Miriam había pertenecido a un hombre durante toda su vida; fue hija, hermana y esposa, nunca había sido Miriam excepto en sus sueños. Nació en una tierra donde la tecnología y la ciencia ya no eran ningún secreto, pero sus habitantes se seguían comportando como cromañones. Quince años antes de su llegada el mundo, el ser humano había pisado la luna, pero aún no había sido capaz de tratarla como una persona.
Mientras los hermanos estudiaban, la madre dormía y el padre cambiaba bujías en el taller, Miriam corría desnuda junto a su amigo Alberto y se bañaba con él en el arroyo. Un día, su padre llegó antes del trabajo y los sorprendió escalando un árbol mientras su ropa descansaba en una piedra seca. La flageló con el cinto de cuero hasta que su cuerpo, enrollado en el suelo en posición fetal, no pudo levantarse, insistía en que era una señorita, y debía comportarse como tal.
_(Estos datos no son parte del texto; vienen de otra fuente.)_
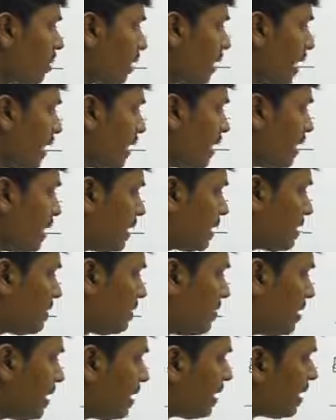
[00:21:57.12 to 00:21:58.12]
And
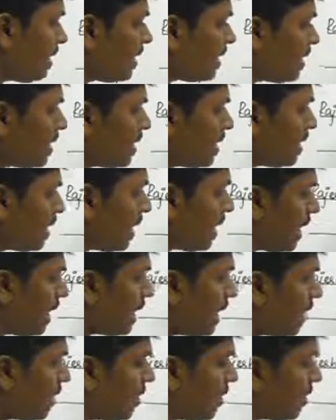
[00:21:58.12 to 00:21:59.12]
similarly, I
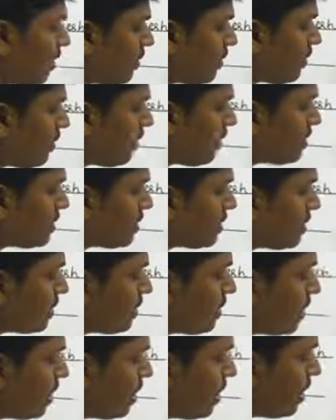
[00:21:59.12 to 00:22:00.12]
can fix
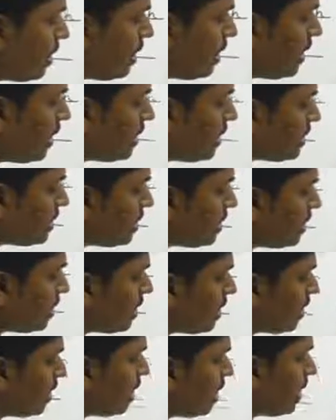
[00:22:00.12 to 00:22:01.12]
Ritesh
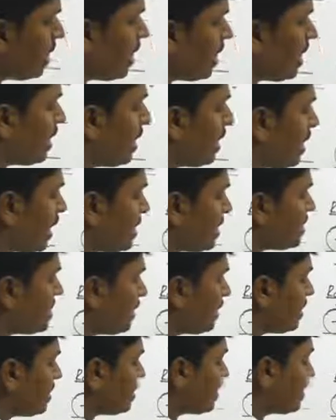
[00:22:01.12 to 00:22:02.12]
here, and I can
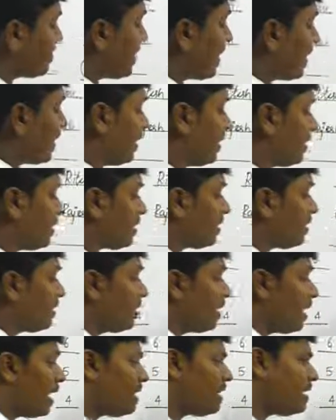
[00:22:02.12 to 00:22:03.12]
say this is vacant.
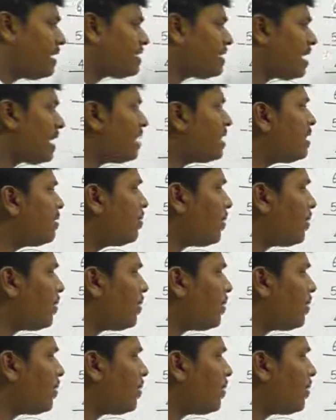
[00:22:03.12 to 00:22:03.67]
And there is another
Ella nunca lo entendió, pero aprendió a someterse a las reglas de su padre, y más tarde, cuando éste murió de un cáncer de pulmón, a las de sus hermanos.

Quería correr hasta que se le evaporase la sangre y se le congelaran los pulmones. Soñaba con escapar de que le llamaran puta, de las palizas y de la esclavitud. Necesitaba creer que no estaba llena de sueños rotos y demasiadas esperanzas, cansada de ser un alma resignada, colérica y deshecha. Imaginaba que en algún lugar del mundo hubiese alguien que la echaba de menos, que la quería y deseaba abrazarla. Por eso, deseó con tanta fuerza estar sentada en tierra de nadie con la lluvia mojándole la cara, sintiéndose feliz, lo más feliz que su magullado cuerpo le permitiese sentir, pues los golpes que la habían inmunizado contra el dolor acabaron también con cualquier atisbo de alegría.